AIM OF THE EXERCISE: What follows is a set of records; restate each one word for word and drop the pictures.

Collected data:
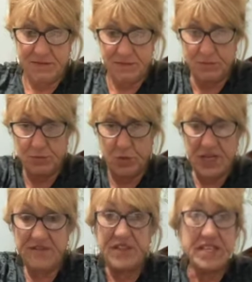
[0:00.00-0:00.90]
one
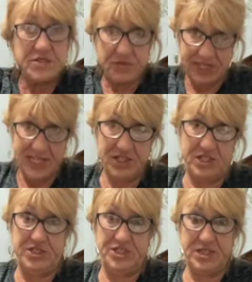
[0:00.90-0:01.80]
of these
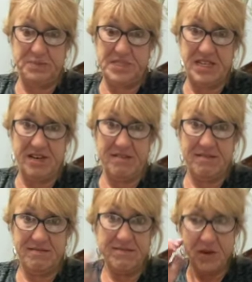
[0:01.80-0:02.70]
relationships here.
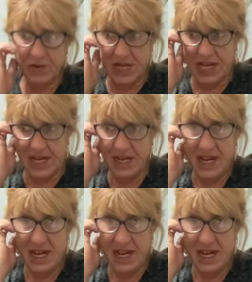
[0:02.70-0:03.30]
Okay.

RESPONSE:
[0:00.00-0:00.90]
one
[0:00.90-0:01.80]
of these
[0:01.80-0:02.70]
relationships here.
[0:02.70-0:03.30]
Okay.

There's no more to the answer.